Enhanced YOLOv8 with DWR-DRB and SPD-Conv for mechanical wear fault diagnosis in aero engines
Published in Sensors, 2025
Recommended citation: Zhou, Q., Chai, B., Tang, C., Guo, Y., Wang, K., Nie, X., & Ye, Y.* (2025). "Enhanced YOLOv8 with DWR-DRB and SPD-Conv for mechanical wear fault diagnosis in aero engines." Sensors, 25(17), 5294. https://doi.org/10.3390/s25175294
Aero-engines, as complex systems integrating numerous rotating components and accessory equipment, operate under harsh and demanding conditions. Prolonged use often leads to frequent mechanical wear and surface defects on accessory parts, which significantly compromise the engine’s normal and stable performance. Therefore, accurately and rigorously identifying failure modes is of critical importance.
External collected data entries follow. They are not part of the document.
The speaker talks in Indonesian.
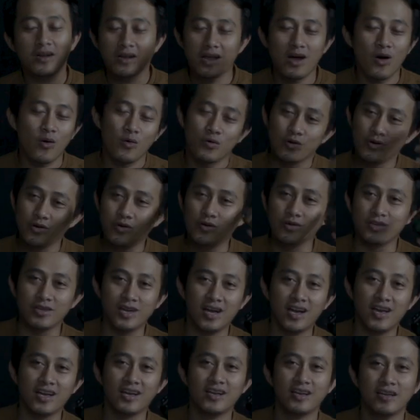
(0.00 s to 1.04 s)
suara
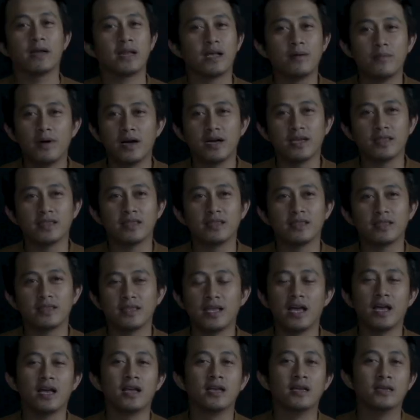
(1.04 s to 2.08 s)
audionya parah banget
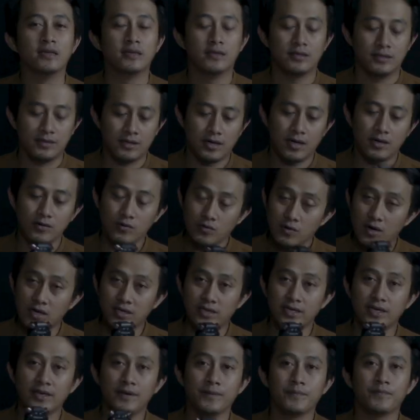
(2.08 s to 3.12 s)
nah saran gua
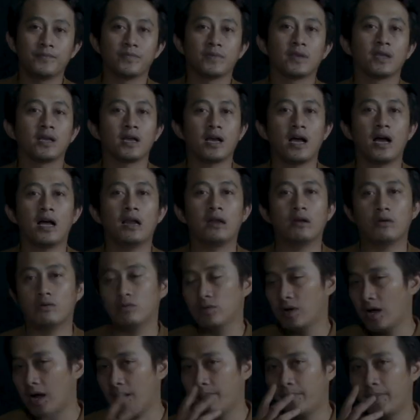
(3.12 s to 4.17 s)
sih
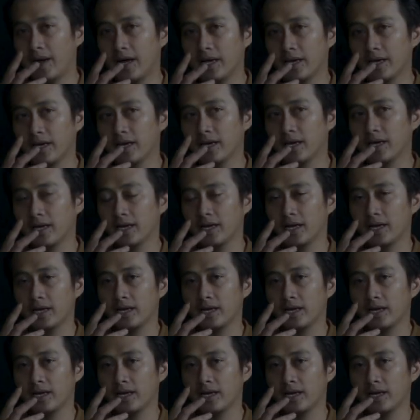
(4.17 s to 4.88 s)
kalau nggak pakai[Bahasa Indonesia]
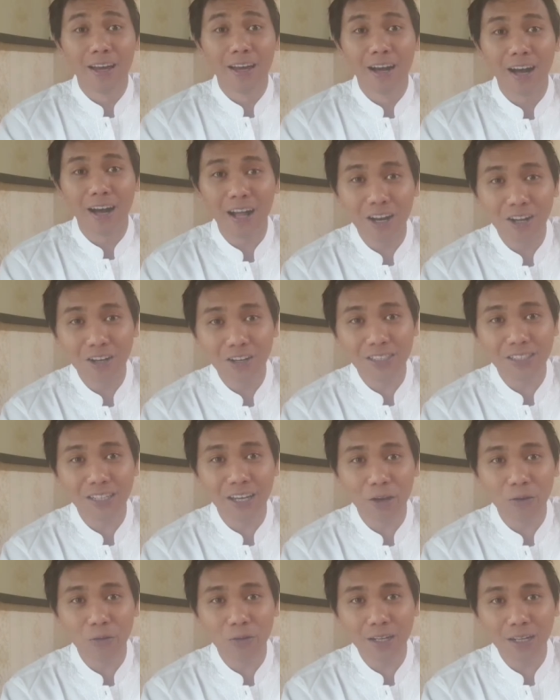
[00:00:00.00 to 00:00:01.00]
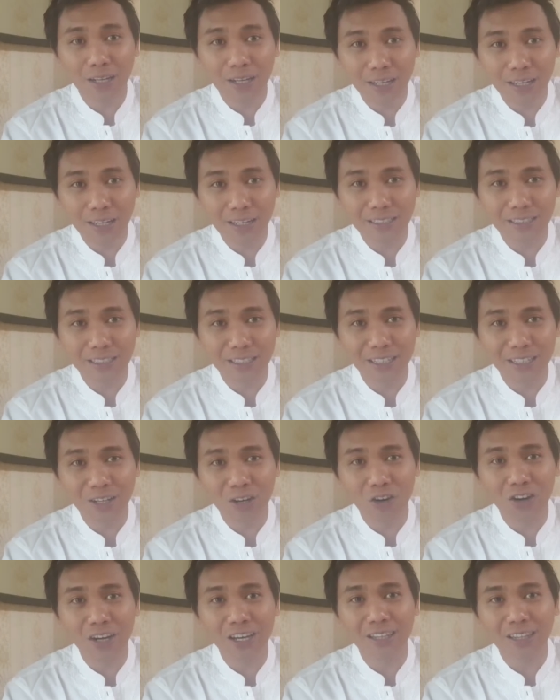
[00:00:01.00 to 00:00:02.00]
Halo, saya Windy,
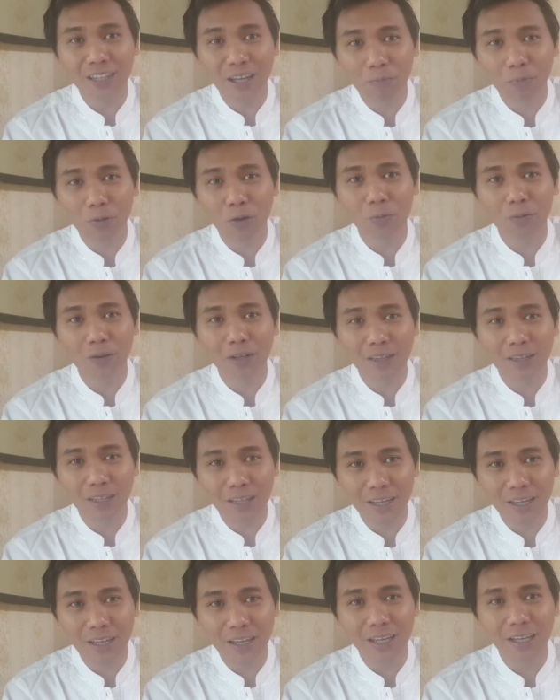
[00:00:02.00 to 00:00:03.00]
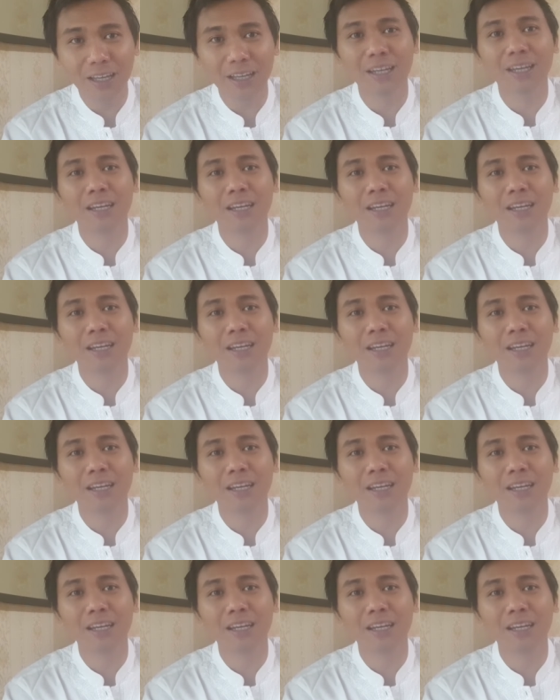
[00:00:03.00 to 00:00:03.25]
CEO kita Property.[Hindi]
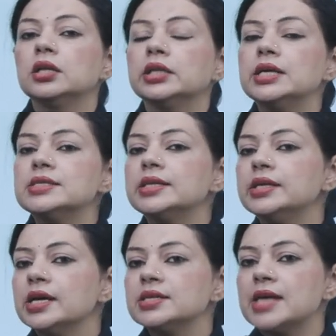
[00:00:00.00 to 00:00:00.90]
दीज
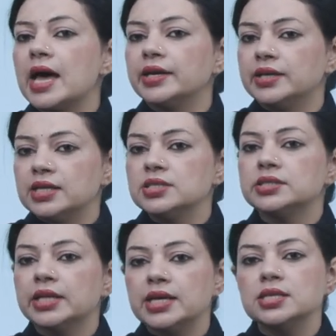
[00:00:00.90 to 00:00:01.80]
इंडियाज हेरिटेज
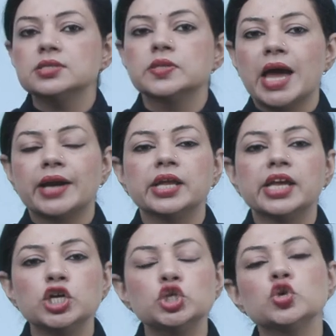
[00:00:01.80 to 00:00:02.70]
थिंग्स दैट
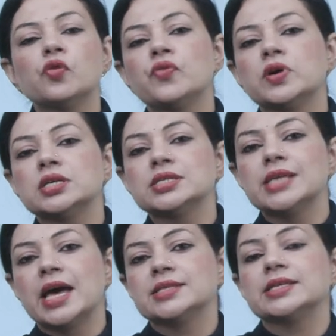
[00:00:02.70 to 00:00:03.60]
ईच ऑफ अर्स
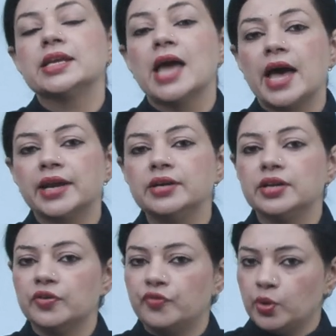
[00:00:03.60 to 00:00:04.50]
हैज़
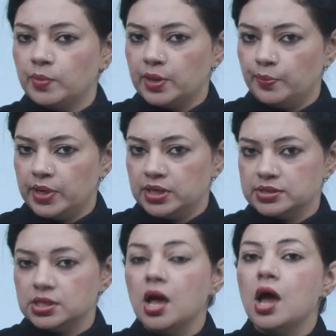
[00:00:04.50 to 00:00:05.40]
इनहेरिटेड फ्रॉम आर
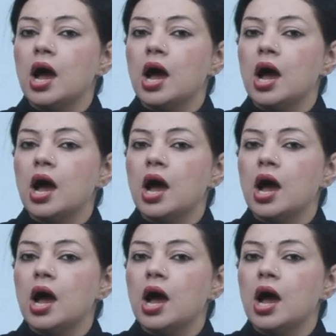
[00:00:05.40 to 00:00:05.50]
पास्ट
In this study, failure modes are categorized into notches, scuffs, and scratches based on original bearing structure images. The YOLOv8 architecture is adopted as the base framework, and a Dilated Reparameterization Block (DRB) is introduced to enhance the Dilation-Wise Residual (DWR) module. This structure uses a large convolutional kernel to capture fragmented and sparse features in wear images, ensuring a wide receptive field. The concept of structural reparameterization is incorporated into DWR to improve its ability to capture detailed target information. Additionally, the standard convolutional layer in the head of the improved DWR-DRB structure is replaced by Spatial-Depth Convolution (SPD-Conv) to reduce the loss of wear morphology and enhance the accuracy of fault feature extraction. Finally, a fusion structure combining Focaler and MPDIoU is integrated into the loss function to leverage their strengths in handling imbalanced classification and bounding box geometric regression. The proposed method achieves effective recognition and diagnosis of mechanical wear fault patterns. Experimental results demonstrate that, compared to the baseline YOLOv8, the proposed method improves the mAP50 for fault diagnosis and recognition from 85.4% to 91%.